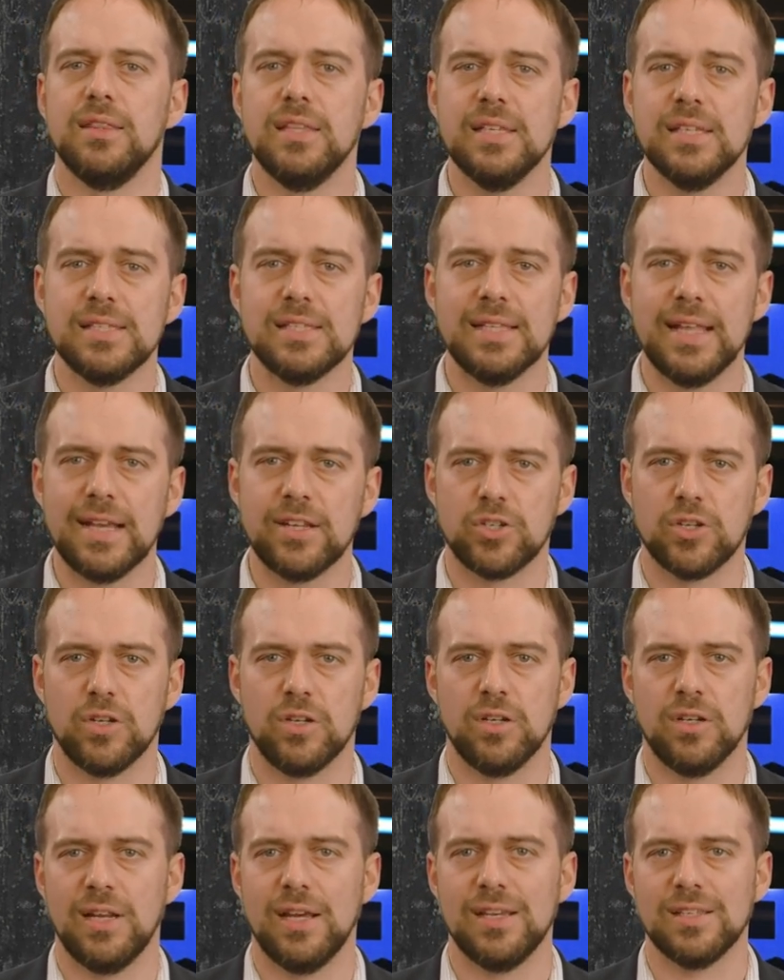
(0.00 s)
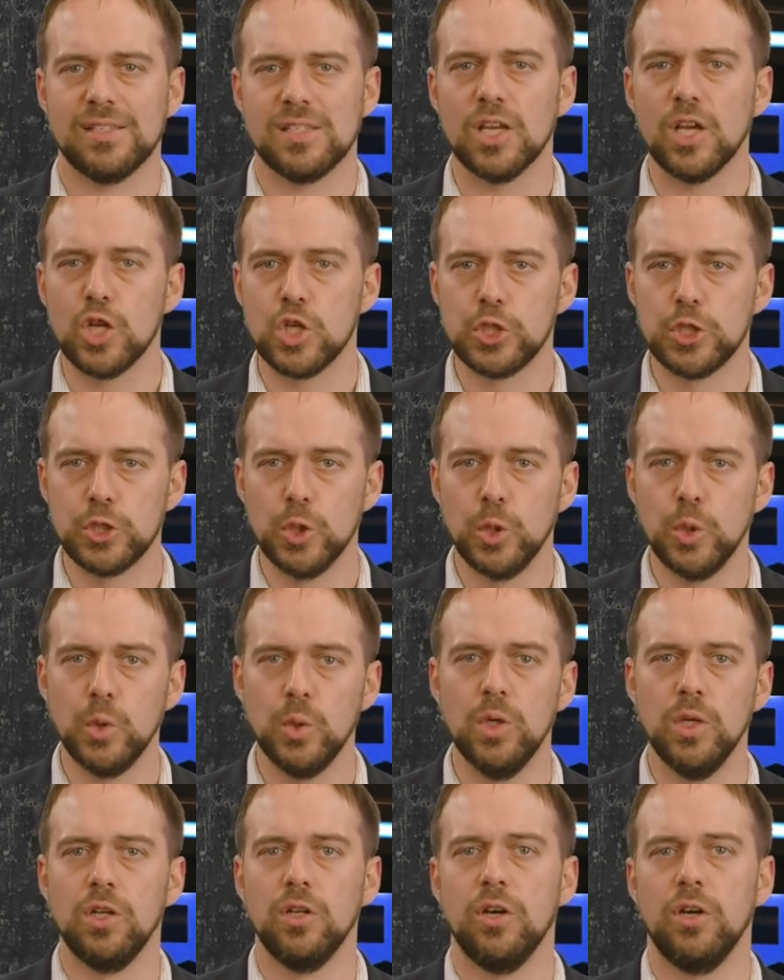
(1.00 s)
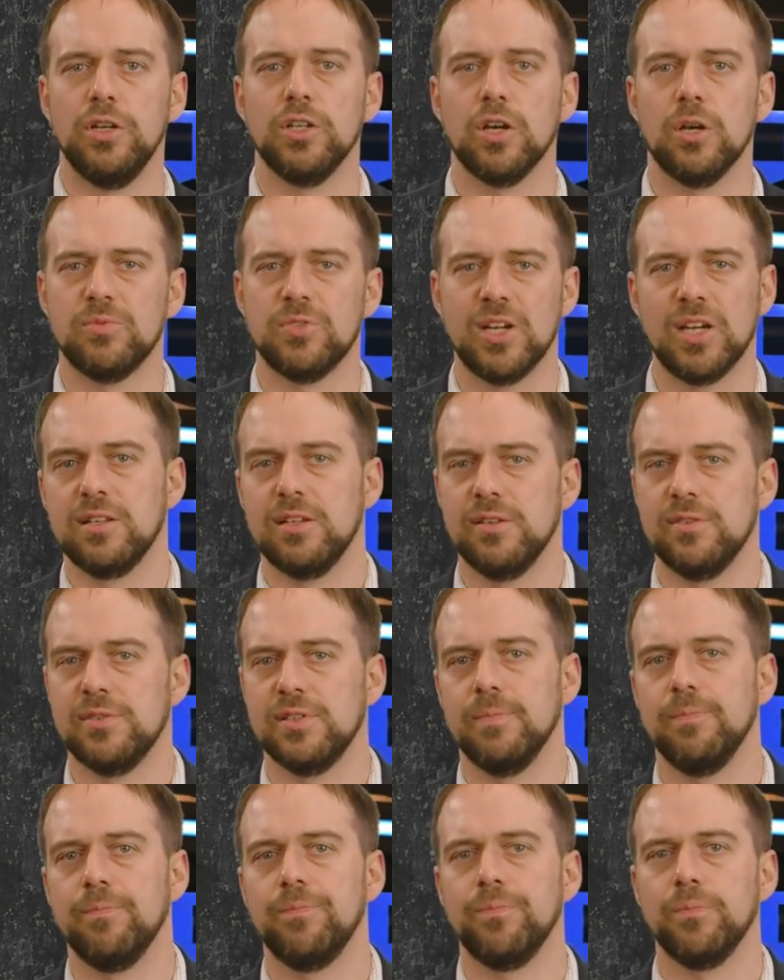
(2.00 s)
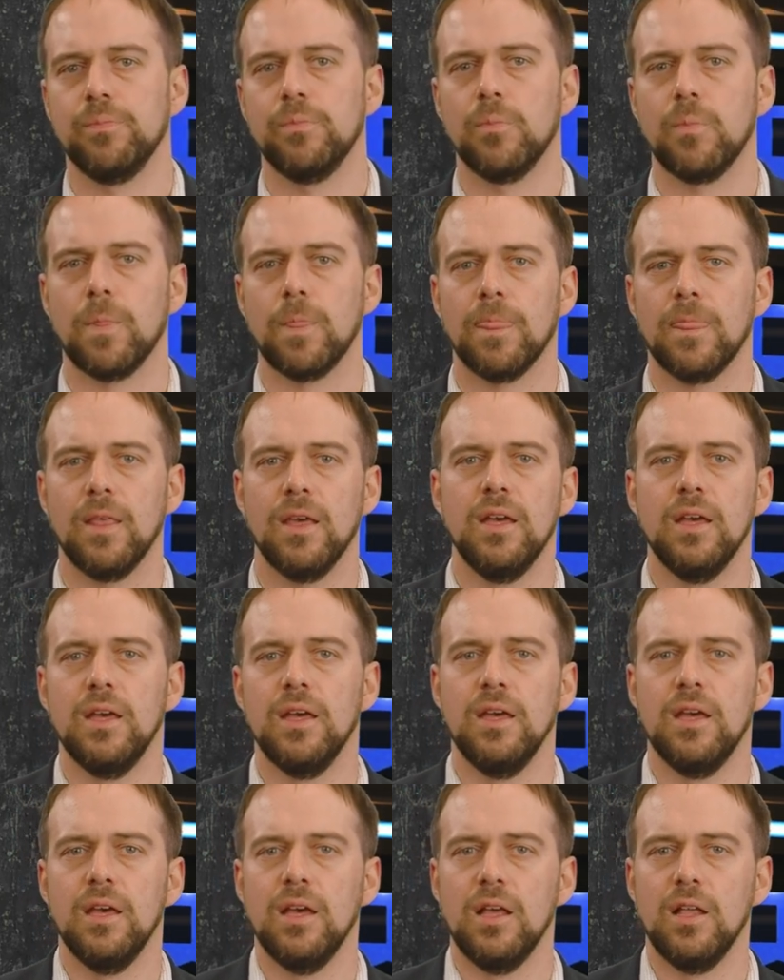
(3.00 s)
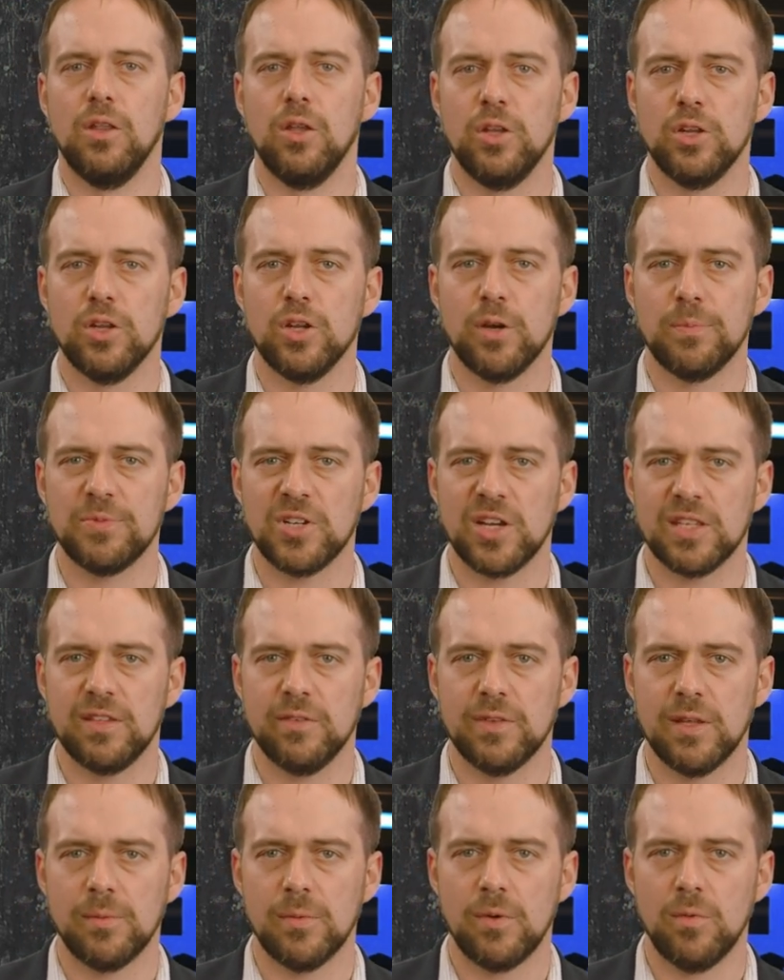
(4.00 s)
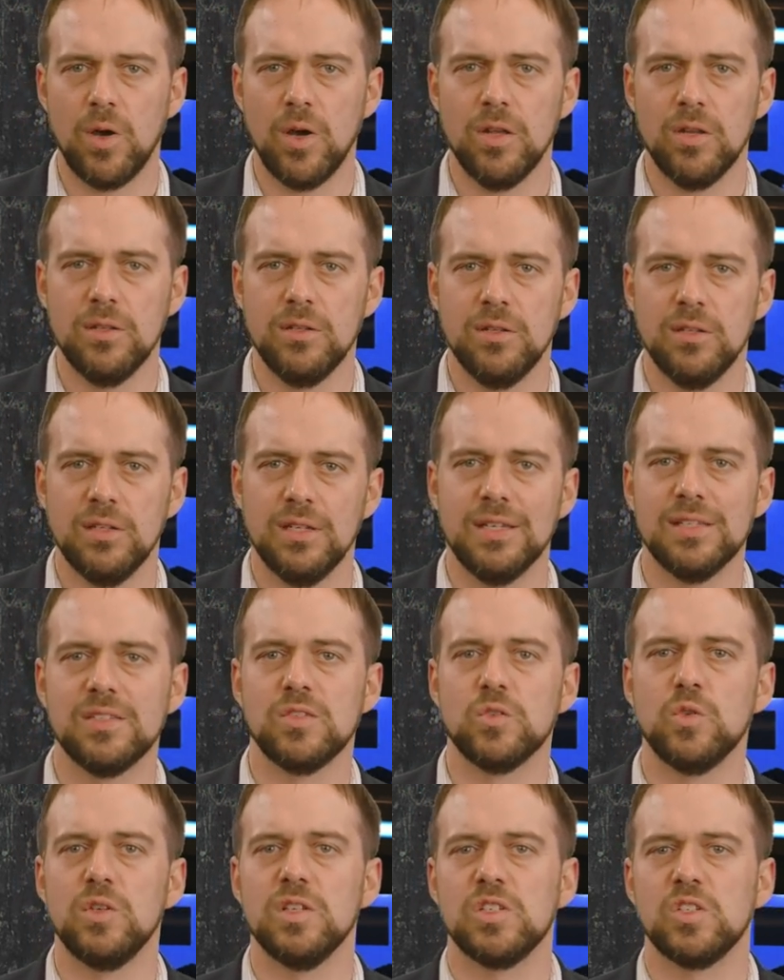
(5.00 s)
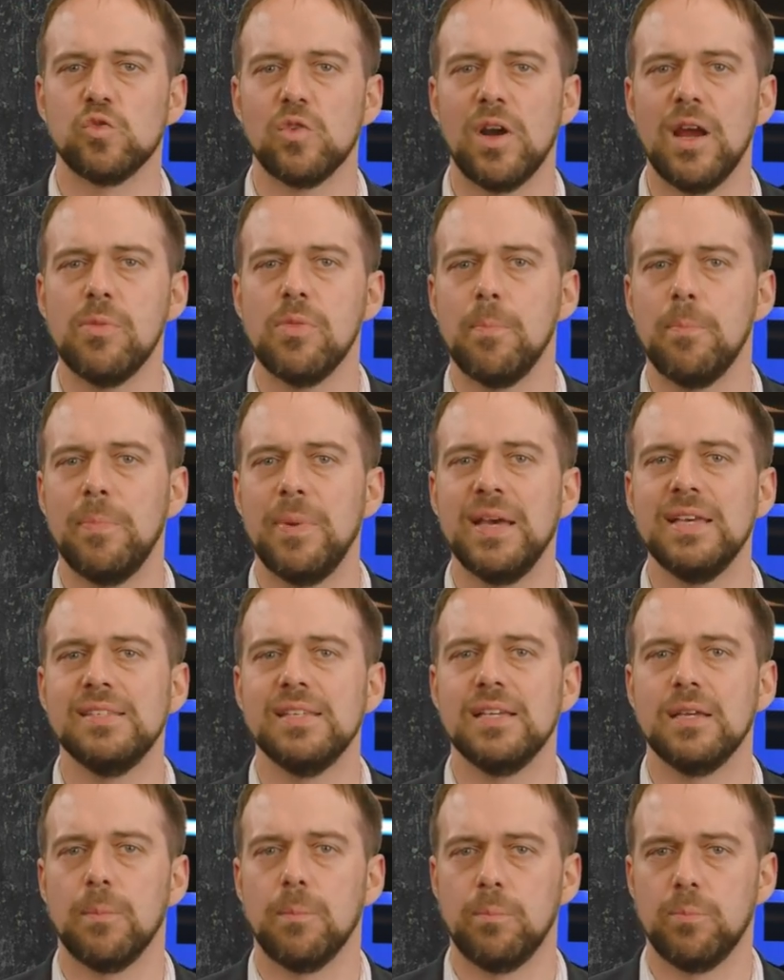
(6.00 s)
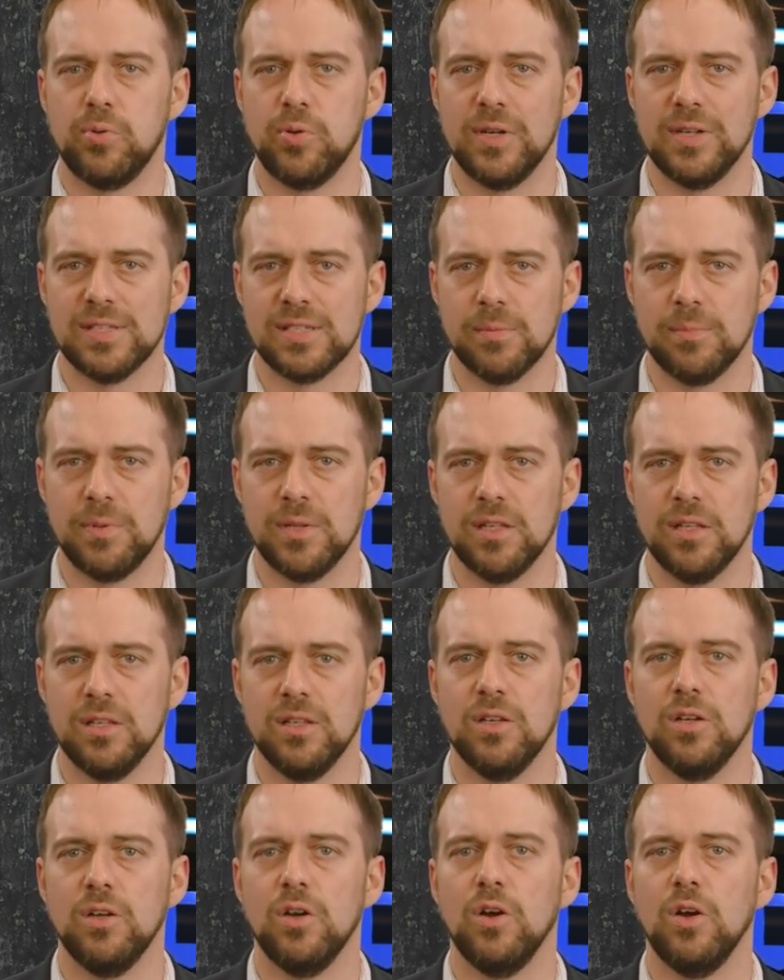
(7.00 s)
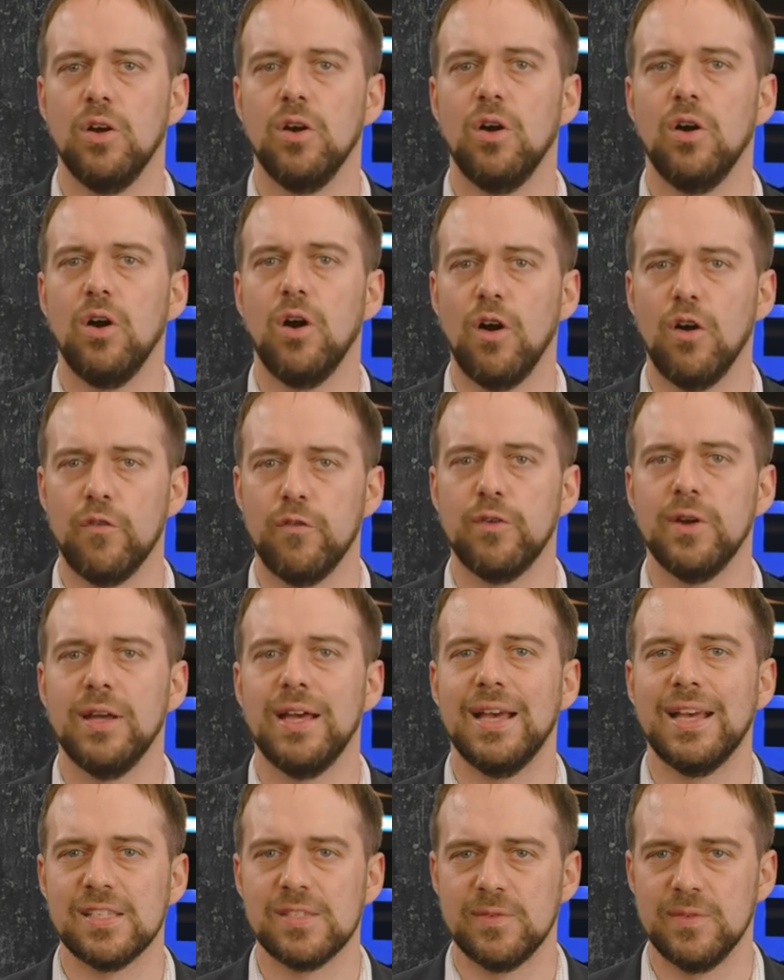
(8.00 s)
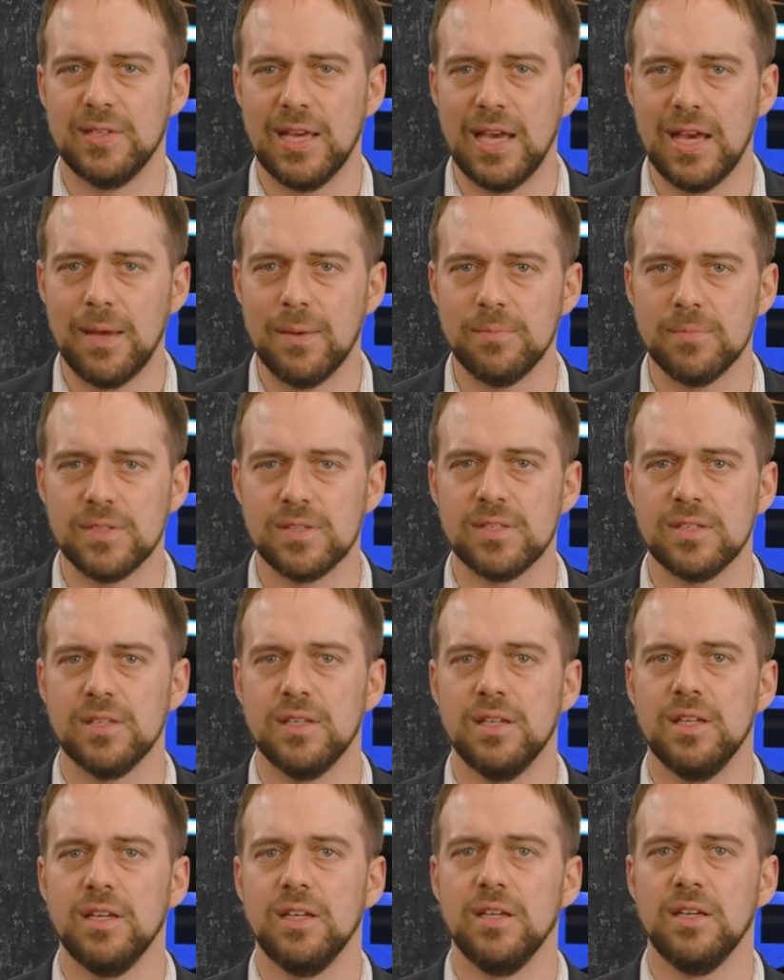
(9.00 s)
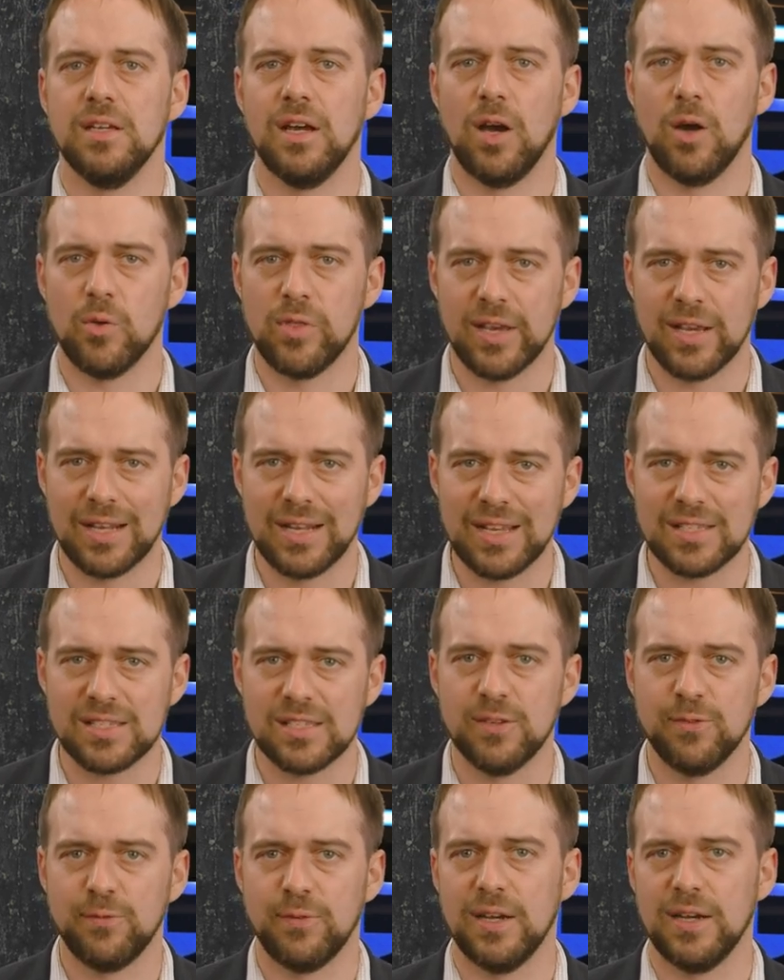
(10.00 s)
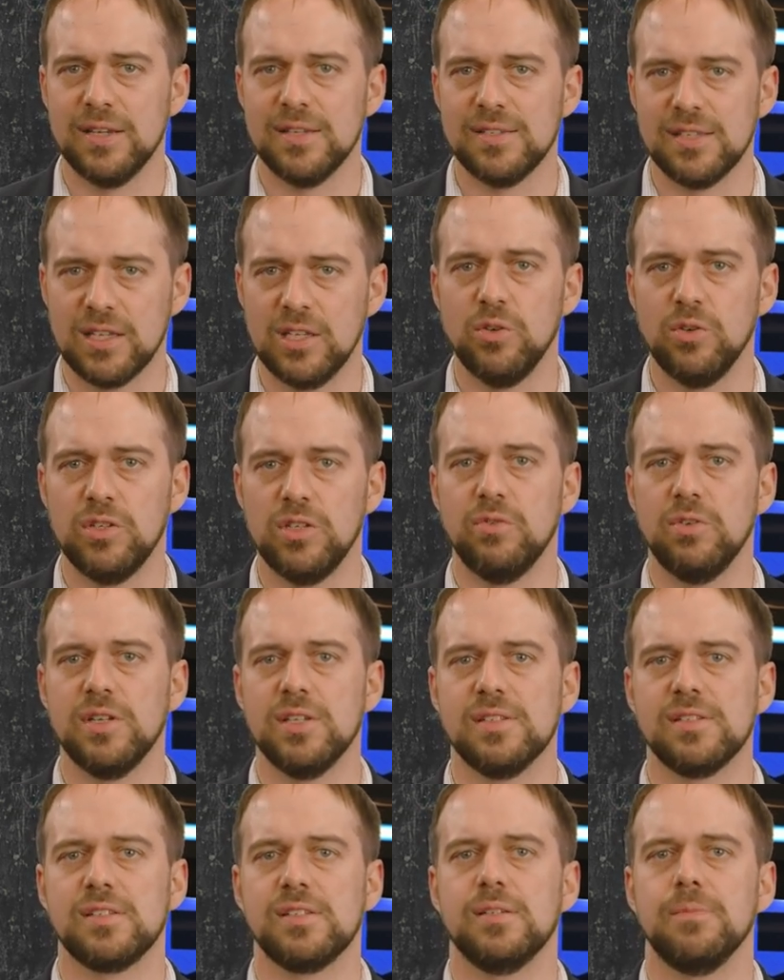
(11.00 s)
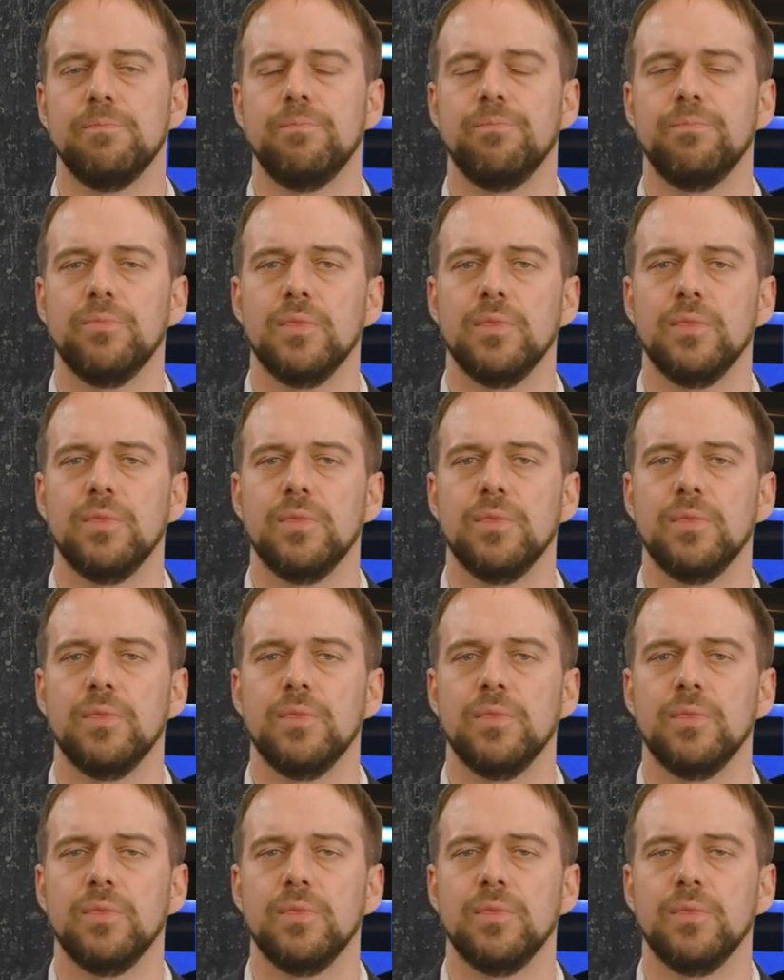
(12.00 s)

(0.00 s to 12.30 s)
This lecture has two learning objectives. Learning objective number one is to describe the basic principle of SVMs, how they classify security risks.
-.-.-
#### [WHAT NEEDS TO BE DONE]
Are you able to set down all the lines above exactly, without any pictures?

#### [PROBLEM SOLUTION]
(0.00 s)
(1.00 s)
(2.00 s)
(3.00 s)
(4.00 s)
(5.00 s)
(6.00 s)
(7.00 s)
(8.00 s)
(9.00 s)
(10.00 s)
(11.00 s)
(12.00 s)

(0.00 s to 12.30 s)
This lecture has two learning objectives. Learning objective number one is to describe the basic principle of SVMs, how they classify security risks.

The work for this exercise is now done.